Les images de Xi Jinping à Moscou durant la parade (mascarade) de Poutine, le 9 mai dernier, ont fait le tour du monde. Célébration de l’amitié sino-russe ? Ou consécration de la réelle domination chinoise sur la Russie ?
Dès 2018, je décrivais dans un rapport parlementaire sur les transformations géopolitiques à quel point la Chine supplantait déjà à cette époque la Russie, de façon écrasante, dans les territoires asiatiques. Des ressources énergétiques bradées dans un sens, des biens manufacturés et technologiques dans l’autre ; j’avais d’ores-et-déjà observé une puissance planétaire réelle, donc discrète, encadrant et manipulant un va-t-en-guerre archaïque. Oui, le rapport de domination de la Chine sur la Russie est réel, et encore plus irréversible depuis février 2022. La gamelle semble parfois pleine, mais la laisse est bien courte !

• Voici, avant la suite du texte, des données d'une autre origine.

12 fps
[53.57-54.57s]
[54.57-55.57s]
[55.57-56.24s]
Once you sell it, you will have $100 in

Martial et sauveur du monde il y a à peine trois mois, Trump « perd patience » aujourd’hui, tout en passant un quart de son temps sur… le green de golf. Quant à Poutine, il change d’avis et de « grands principes » toutes les 48 heures, pour nous bercer d’illusion sur la supposée « bonne volonté » du Kremlin. Pis encore, dans ce théâtre d’ombres, les Etats-Unis et la Russie sous-estiment les autres acteurs, en particulier l’Union européenne : guerre commerciale désordonnée, contradictoire et chaotique de Trump ; cessez-le-feu unilatéral annoncé par Poutine, pour la galerie, alors qu’il déclenche au même moment des avancées de ses troupes sur tous les secteurs du front. Une vraie puissance respecte les forces en présence, elle ne les prend ni pour des inférieurs, ni pour des naïfs.

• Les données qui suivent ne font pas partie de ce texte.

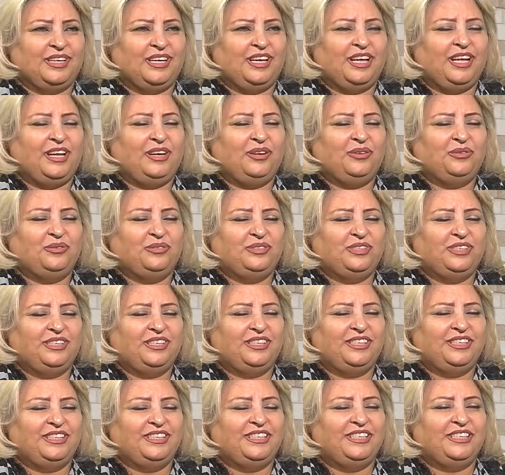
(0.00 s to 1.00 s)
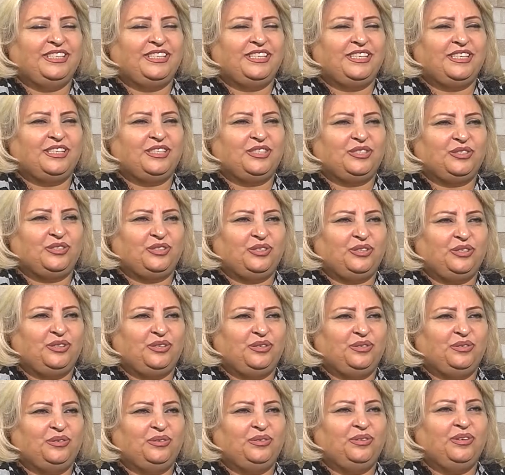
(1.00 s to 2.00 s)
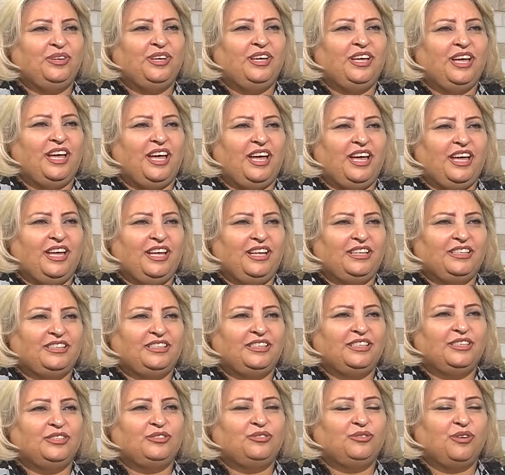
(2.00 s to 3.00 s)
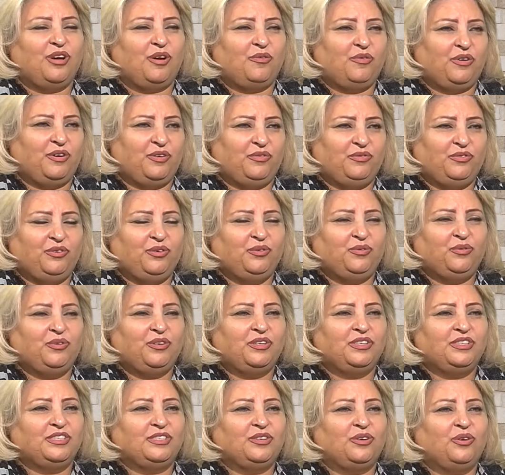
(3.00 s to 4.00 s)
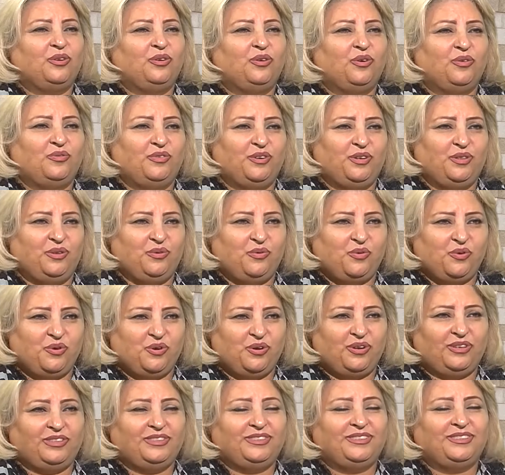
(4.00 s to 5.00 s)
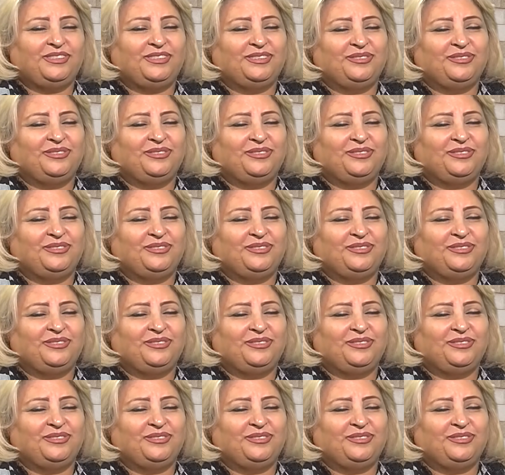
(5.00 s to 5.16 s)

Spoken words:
Hello, dear. Greetings to you and to our viewers all over the world.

Trump et Poutine partagent aujourd’hui un intérêt commun : faire baisser l’intensité de la démonstration forcenée de leur puissance, dont tous deux ne sont pas loin de penser qu’elle est d’ordre divin, civilisationnel. Objectif : faire durer un statu quo plus ou moins bienveillant en apparence ; Au « tu peux faire semblant d’être capable d’arrêter la guerre » de Trump, répond le « je peux faire semblant de taper moins fort » de Poutine, tout en se préparant pour la prochaine agression dans quelques années… Dans ce monde de faux-semblants, le seul qui paraît rester clair, logique et dangereux, c’est Xi Jinping.
Et l’Union européenne ? Pourquoi pas, si elle met à profit précisément ces quelques années à venir de mise en scène pour vraiment s’atteler à sa tâche.